Generais teriam se recusado a referendar posições políticas do governo e a confrontar os demais Poderes nas vezes em que contrariaram Bolsonaro. Azevedo e Silva foi demitido do cargo pelo presidente em uma reunião que durou apenas alguns minutos, na tarde de anteontem. "Preservei as Forças Armadas como instituições de Estado", escreveu ele ao deixar o governo. Na manhã de ontem, foi a vez de Edson Leal Pujol (Exército), Ilques Barbosa Júnior (Marinha) e Antônio Carlos Bermudez (Aeronáutica) serem demitidos em uma reunião com o novo ministro da Defesa, Walter Braga Netto.

Embora os comandantes das três Forças já cogitassem entregar os cargos, eles não puderam falar sobre o assunto: Braga Netto abriu o encontro anunciando a demissão dos três. Segundo disse o novo ministro, as mudanças foram necessárias para garantir o "realinhamento" das Forças ao governo. É a primeira vez que o comando dos três ramos das Forças Armadas é trocado simultaneamente.

"É um movimento sem precedentes na história, o que faz com que todo mundo fique receoso. Mas eu sou daqueles que confiam na maturidade das nossa democracia, no compromisso das Forças Armadas com o regime democrático e com a Constituição. Ficamos receosos, existe vigilância", disse o vice-presidente da Câmara, deputado Marcelo Ramos (PL-AM).

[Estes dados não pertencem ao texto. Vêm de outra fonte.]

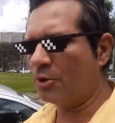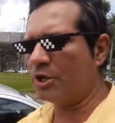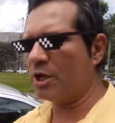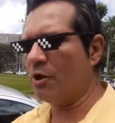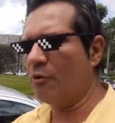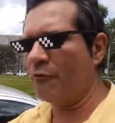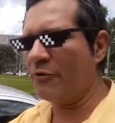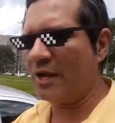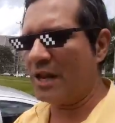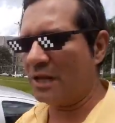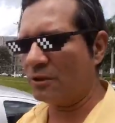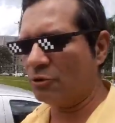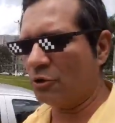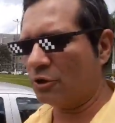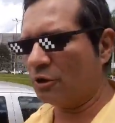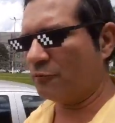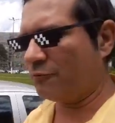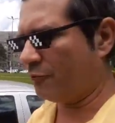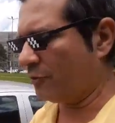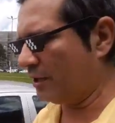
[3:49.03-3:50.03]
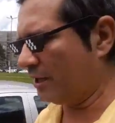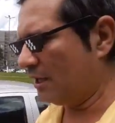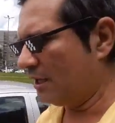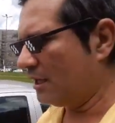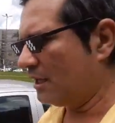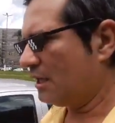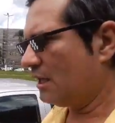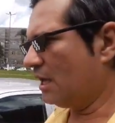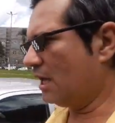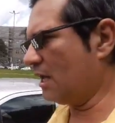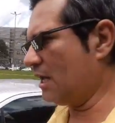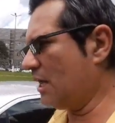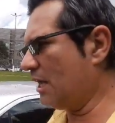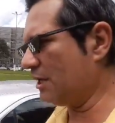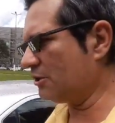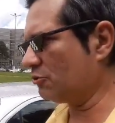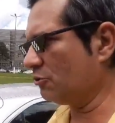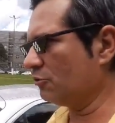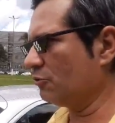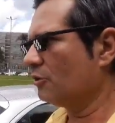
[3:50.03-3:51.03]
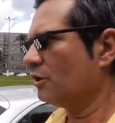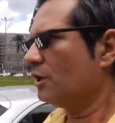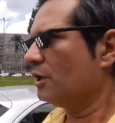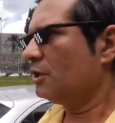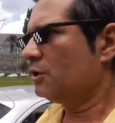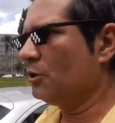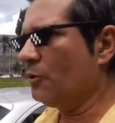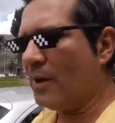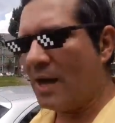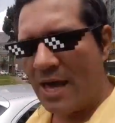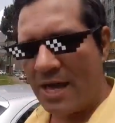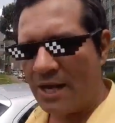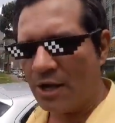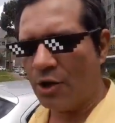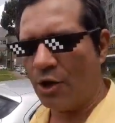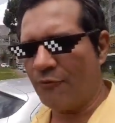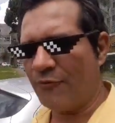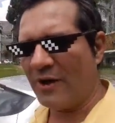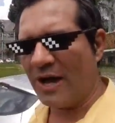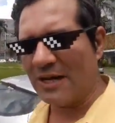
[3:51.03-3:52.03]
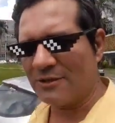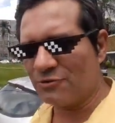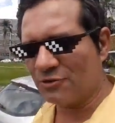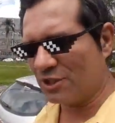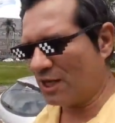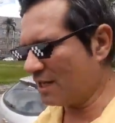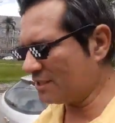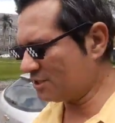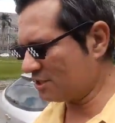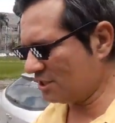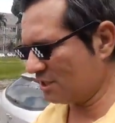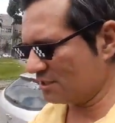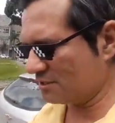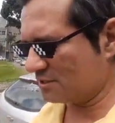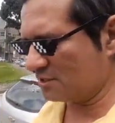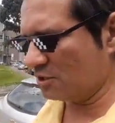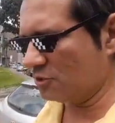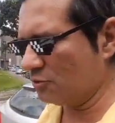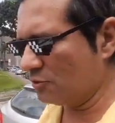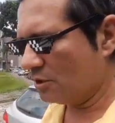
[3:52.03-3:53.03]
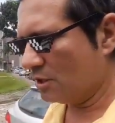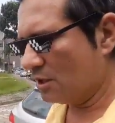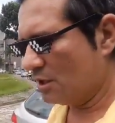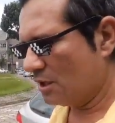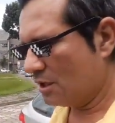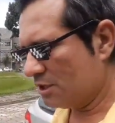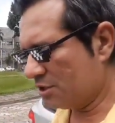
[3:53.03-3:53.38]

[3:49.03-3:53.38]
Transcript: porque um vereador que foi eleito não era novato, já tinha sido,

O deputado defendeu a convocação do general Braga Netto para que ele explique ao Congresso o motivo das trocas no comando militar. "Se não há nada de extraordinário (na troca), acho que seria de bom tom, para passar uma mensagem de estabilidade e retirar esse receio que efetivamente existe, o general esclarecer as mudanças", afirmou Ramos.

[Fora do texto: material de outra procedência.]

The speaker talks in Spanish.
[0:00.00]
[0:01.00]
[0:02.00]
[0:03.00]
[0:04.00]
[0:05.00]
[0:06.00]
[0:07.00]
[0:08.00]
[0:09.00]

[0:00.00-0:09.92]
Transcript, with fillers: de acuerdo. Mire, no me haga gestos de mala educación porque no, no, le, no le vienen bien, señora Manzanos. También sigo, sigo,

Um requerimento convocando o novo ministro da Defesa foi apresentado ontem pelo senador Randolfe Rodrigues (Rede-ap). O texto ainda precisa ser aprovado.

"Primeiro, ficou muito claro que o ex-ministro da Defesa (Fernando Azevedo e Silva) eo comando das Forças Armadas estavam muito alinhados com o estado democrático de direito (...). Eu acho que essa saída em massa mostra um descontentamento, ou um sinal de alerta, sobre algum pedido antirrepublicano ou inconstitucional (feito pelo presidente)", disse o deputado Fausto Pinato (PP-SP).

 

'Natural'. A preocupação, no entanto, não alcança todos os políticos do Centrão. Uma parte do bloco de partidos considera que as mudanças estão dentro da normalidade e não comprometem as Forças Armadas, mesmo que sejam inéditas. "A independência (do Exército, da Marinha e da Aeronáutica) está preservada", declarou o presidente de um dos principais partidos do grupo, sob anonimato.

"É natural (a mudança). Qualquer pasta que está inserida dentro do governo cabe ao presidente da República avaliar se é passível de mudança. (Substituições) Nessa área da Defesa já aconteceram em outros governos", disse o líder da bancada do PL na Câmara, deputado Wellington Roberto (PB).

"Eu, que estou aqui há 25 anos, já vi, em diversos governos, mudanças na Defesa. No governo Lula mesmo, o José Alencar, que era o vice-presidente, acumulou o cargo de ministro da Defesa", minimizou o parlamentar.